La porte de sa chambre est souvent entrouverte.
La femme en bleue est toujours à sa place, derrière un rideau de larmes virtuelles qui déforment son visage. Son regard de poisson froid est noyé dedans.
Un soir, ses parents partis, la jeune fille invite ses amis. Ils boivent l’ambre glacé et regardent leurs reflets dans les miroirs en riant. Ils ont la peau blanche qui tranche sur leurs beaux habits noirs. Les murs de sa chambre, d’un bleu sombre et éclatant, renvoient les images dans des miroirs. La pièce est emportée dans le courant puissant du fleuve, le ruissellement de l’eau sautant de miroir en miroir à l’infini. La jeune fille est habillée d’une longue jupe en fourreau qui épouse ses hanches rondes et enserre ses chevilles l’une contre l’autre. Elle ondule et rayonne.
La porte est entr’ouverte.
L’ombre de son père se projette. L’enfant pousse un cri et s’évanouit. Lorsqu’elle se réveille sur son lit bien fait, les amis sont partis, les bouteilles d’ambre rangées, les miroirs sombres luisent dans la nuit.
Elle descend en silence le grand escalier en pierre. Des bruits de voix étouffés, des éclairs percent la nuit, le poste de télé est allumé. Ses parents regardent « Champs Elysées ». La voix de Drucker est doucereuse.
– Pardon.
Les parents ne répondent pas.
– Ils sont partis quand ? J’ai mal à la tête.
Silence. Leur tête n’a pas bougé. Leur regard n’a pas cillé.

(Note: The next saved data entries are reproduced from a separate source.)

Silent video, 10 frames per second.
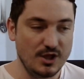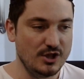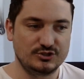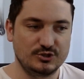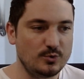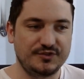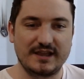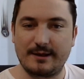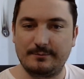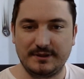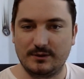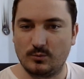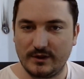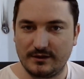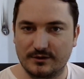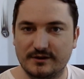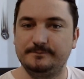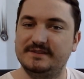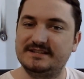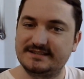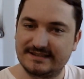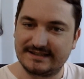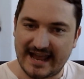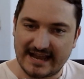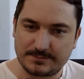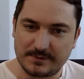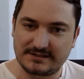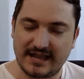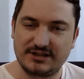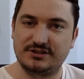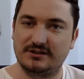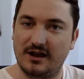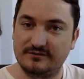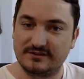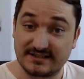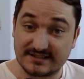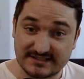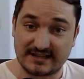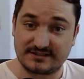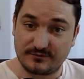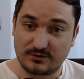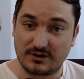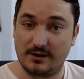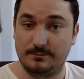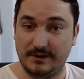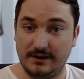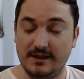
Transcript: So don't think I'm being weird. This is an expectation of a successful company.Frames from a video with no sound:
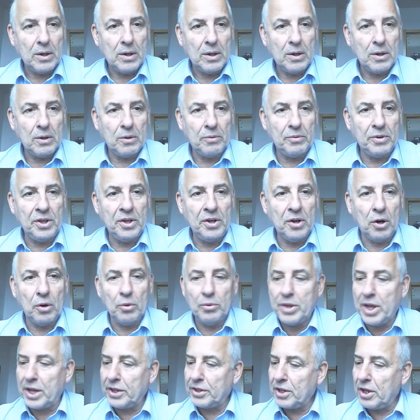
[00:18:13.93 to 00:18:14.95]
know
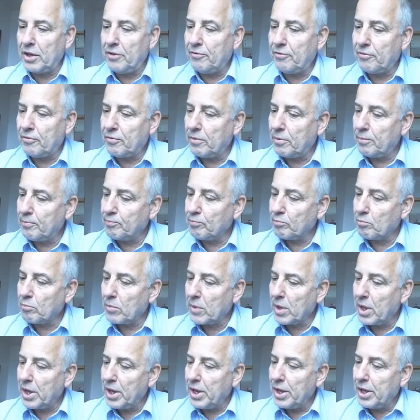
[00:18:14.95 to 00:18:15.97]
that if
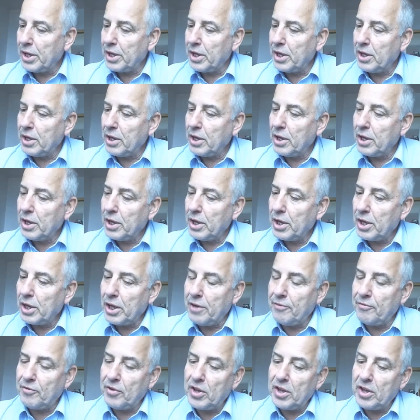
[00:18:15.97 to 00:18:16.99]

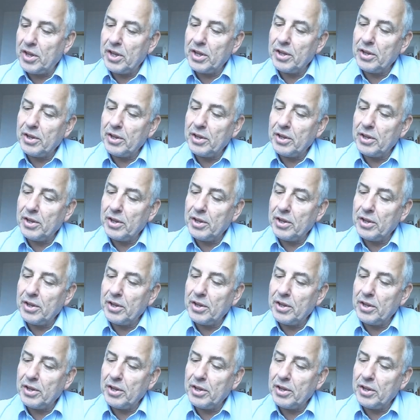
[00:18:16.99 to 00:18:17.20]
we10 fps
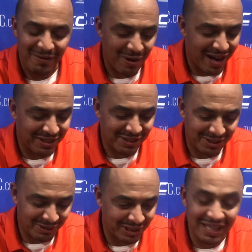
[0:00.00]
Well, you
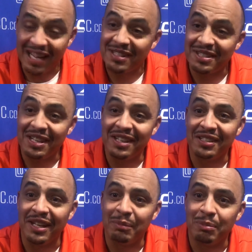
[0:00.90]
know, it really hadn't set
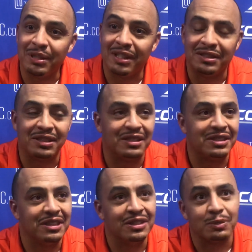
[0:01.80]
in yet, but just to
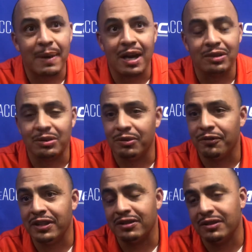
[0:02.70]
see the smiles on the
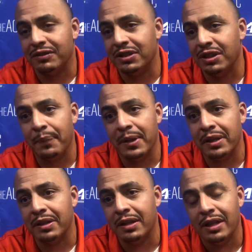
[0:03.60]
faces of these young
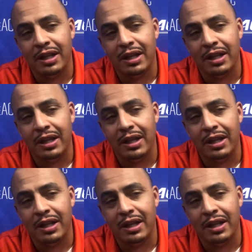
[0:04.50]
men.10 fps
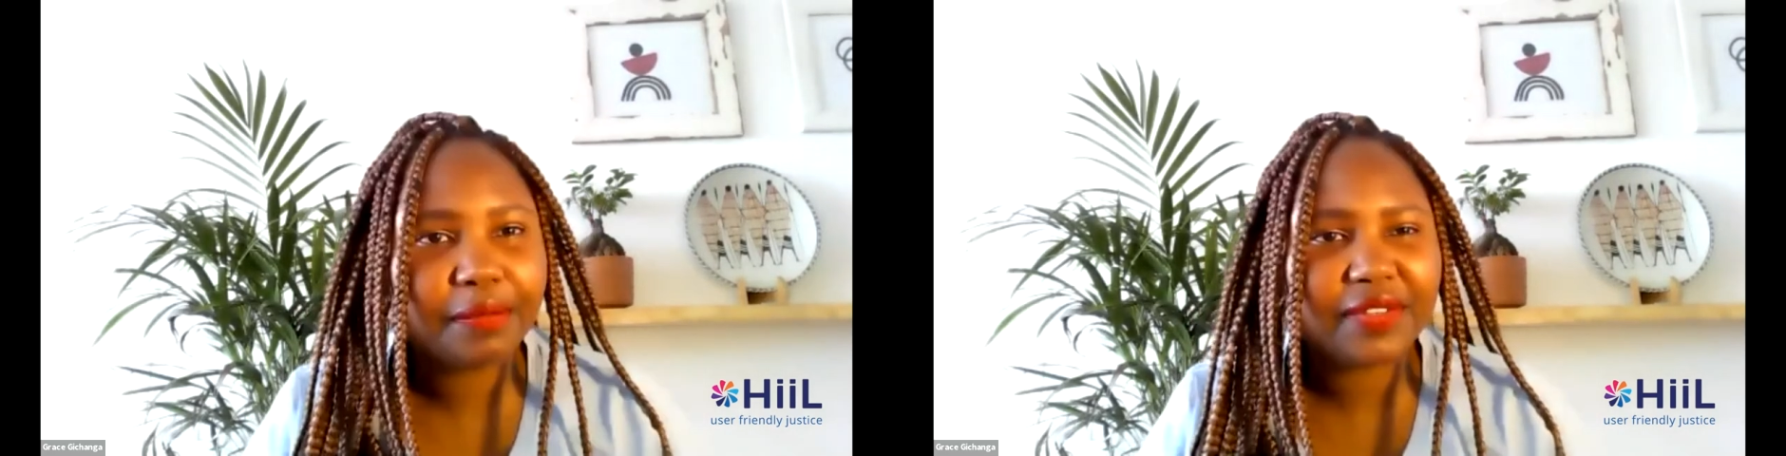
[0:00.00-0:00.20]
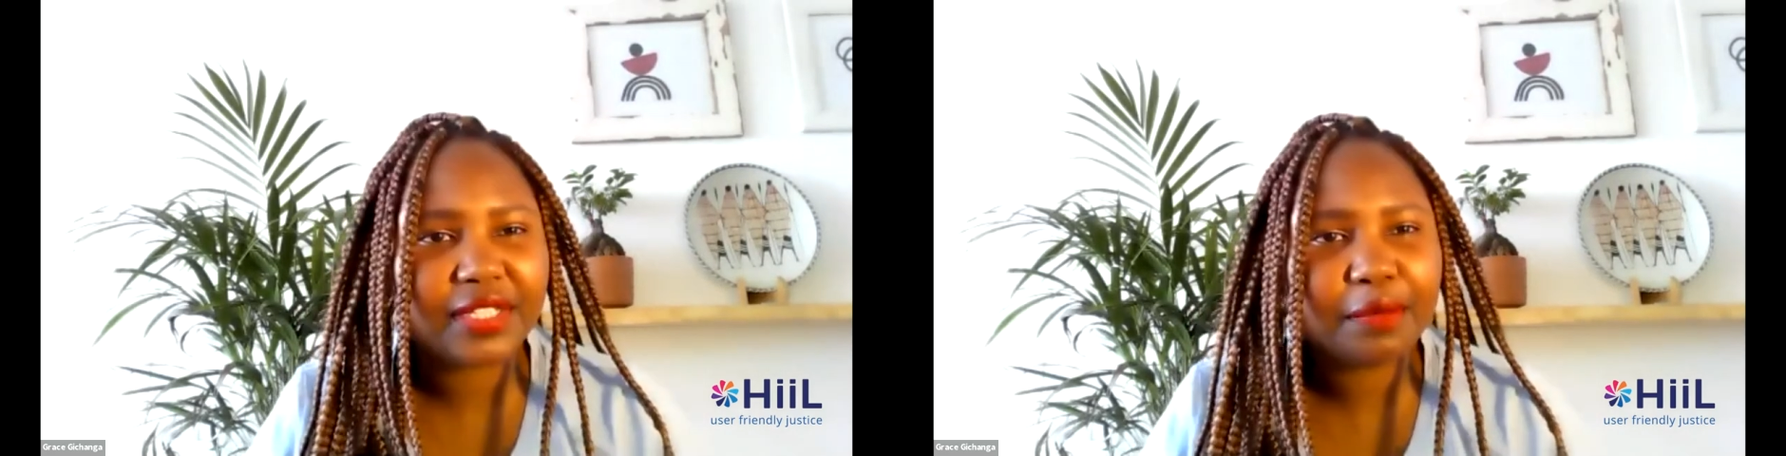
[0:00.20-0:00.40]

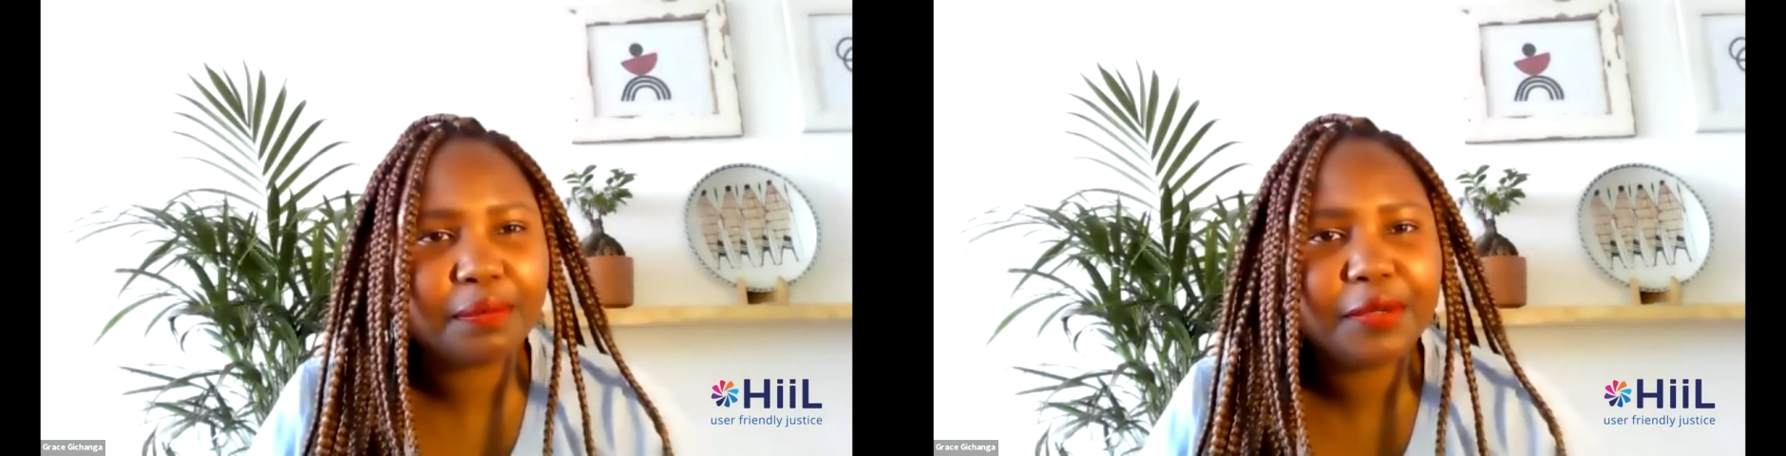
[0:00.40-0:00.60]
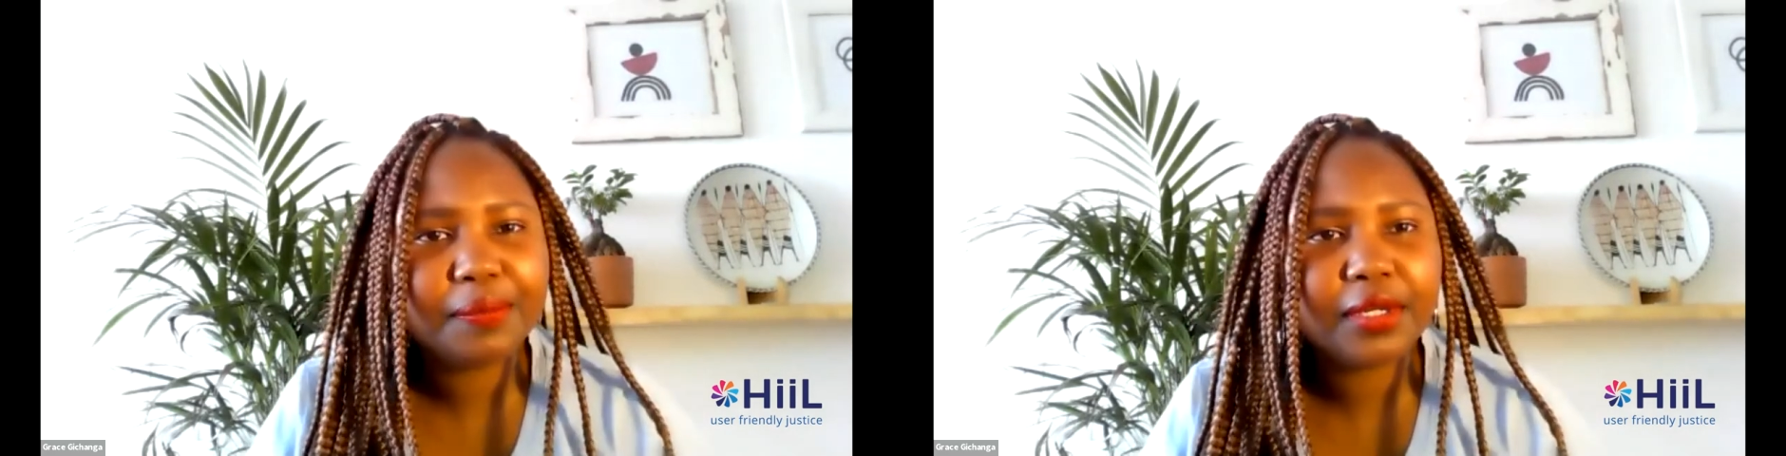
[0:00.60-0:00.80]
But for
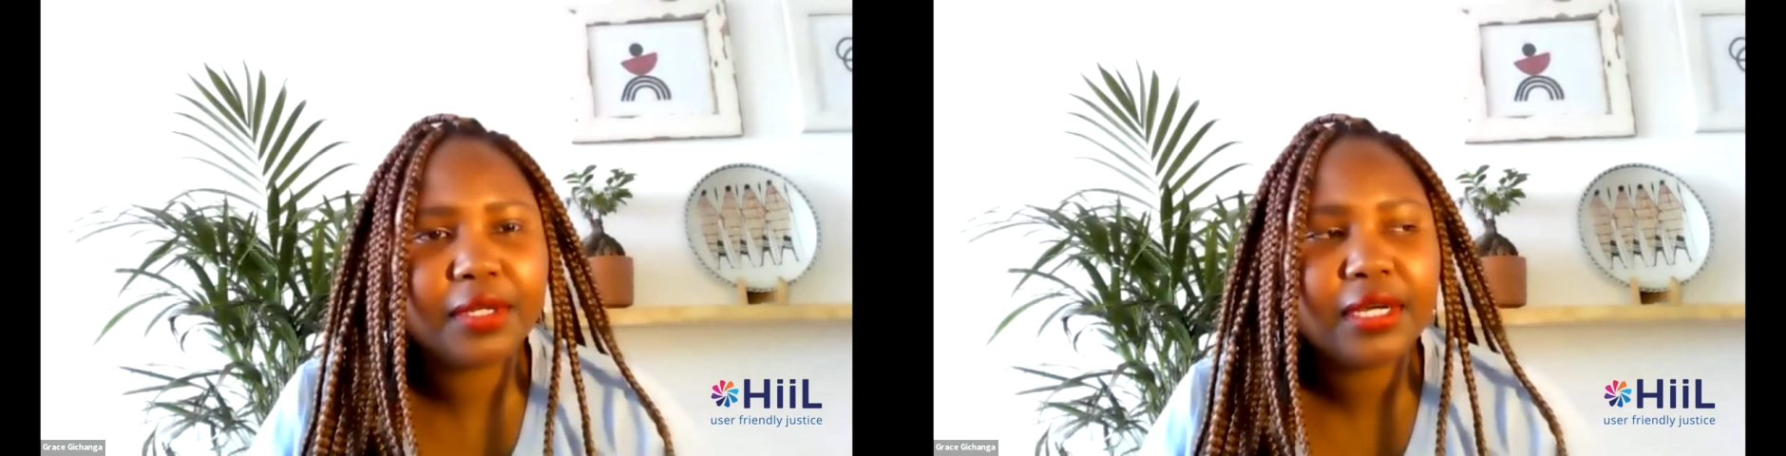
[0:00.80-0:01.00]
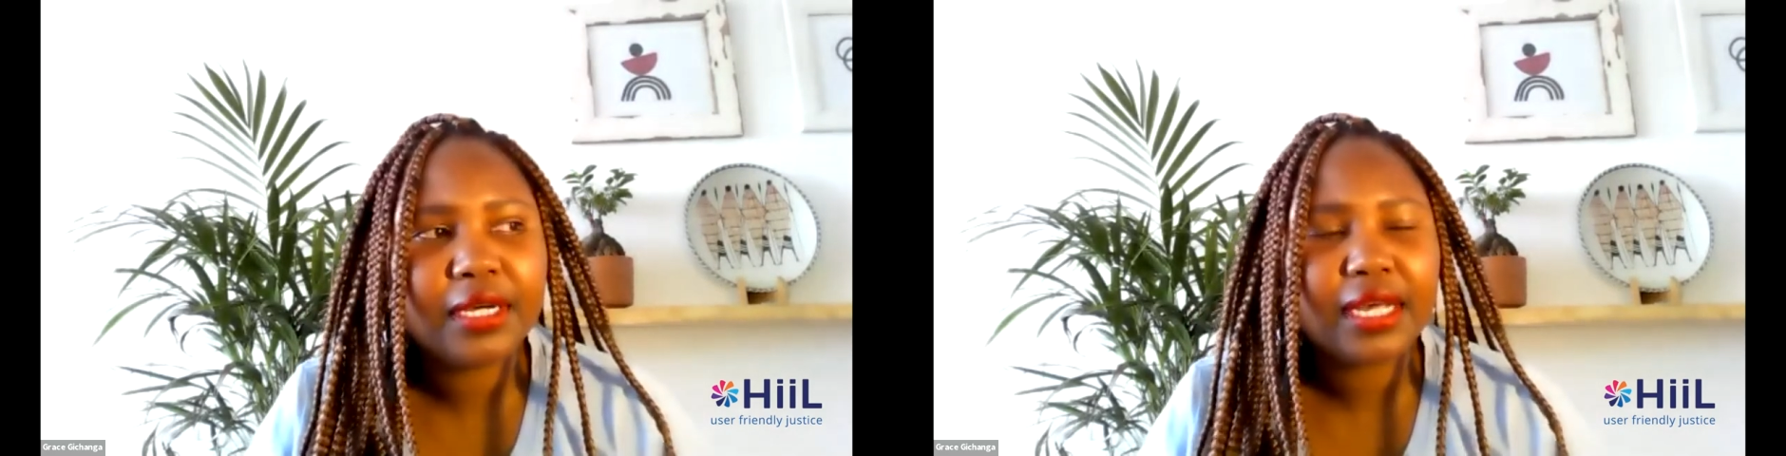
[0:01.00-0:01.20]
some
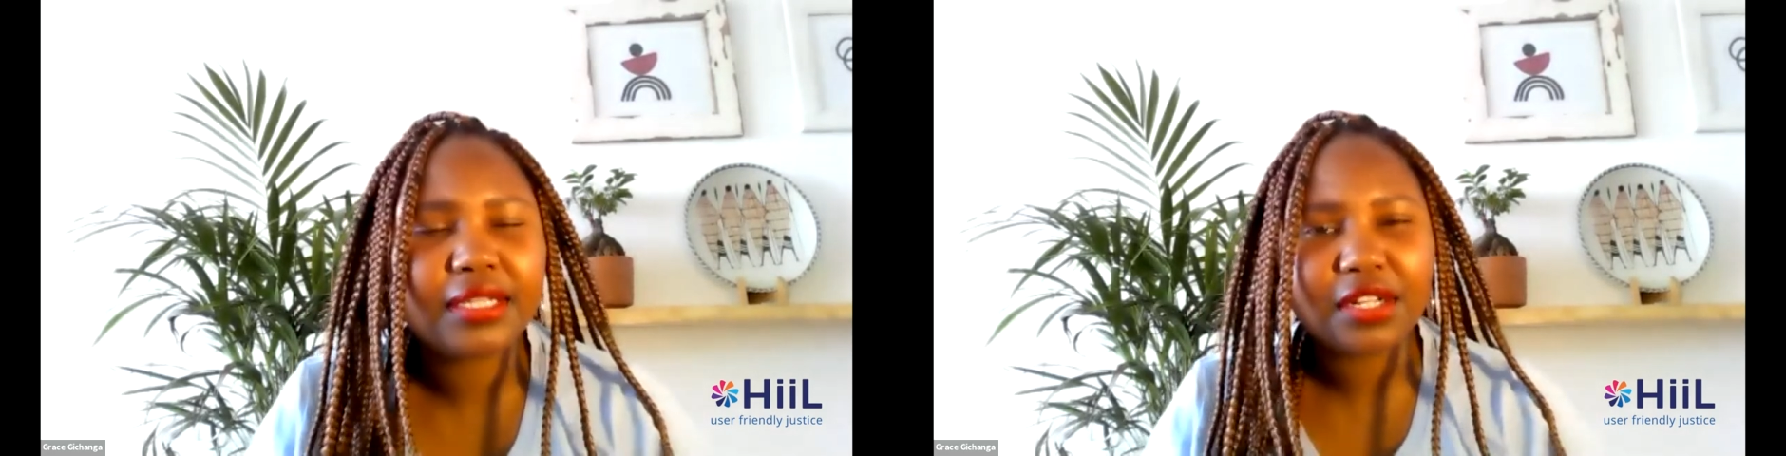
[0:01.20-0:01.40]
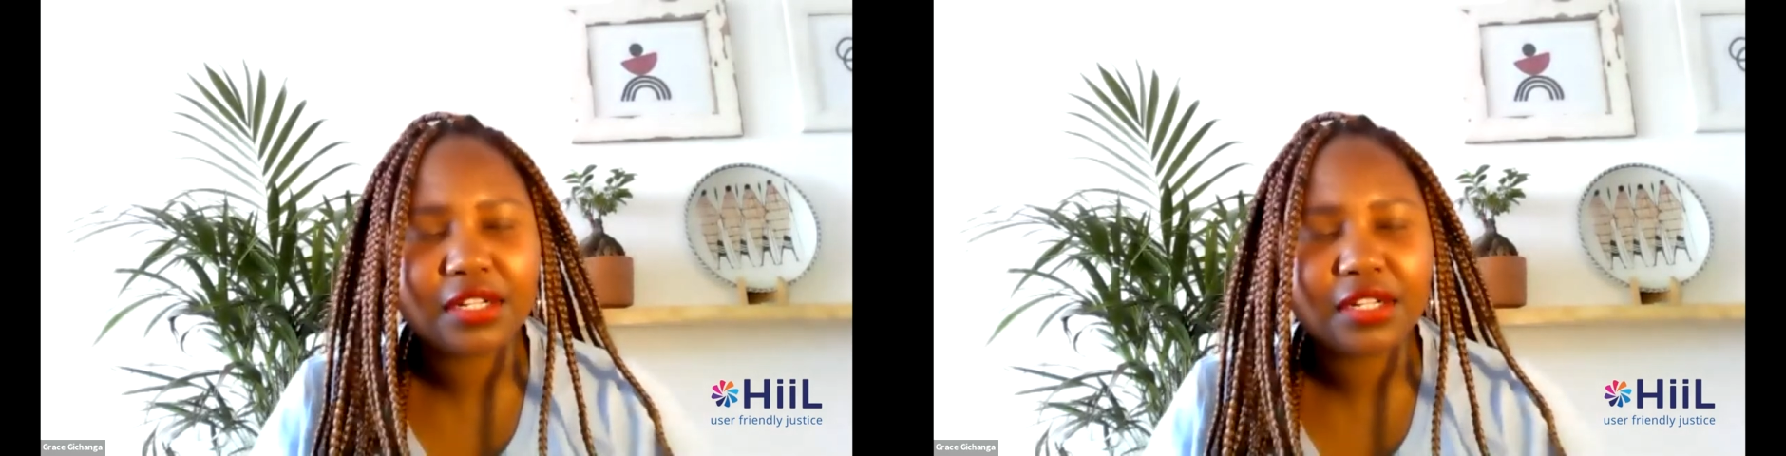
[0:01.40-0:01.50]
people, it's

Elle remonte dans sa chambre. Tout à l’heure, un verre a laissé une trace ronde sur la table en verre. La table sous ses yeux est propre. Elle approche son nez de la surface, pas d’odeur. Elle passe son index, il laisse une traînée grasse.
Elle retourne en bas. La télévision ronronne sa litanie. Elle ne parle plus. Elle remonte, se couche. Derrière sa tête, sous ses doigts hésitants, elle sent une bosse douloureuse. Elle inspire, et croit déceler une petite odeur écoeurante, insaisissable, qu’elle connaît bien. Puis, le bleu de la nuit l’avale toute entière.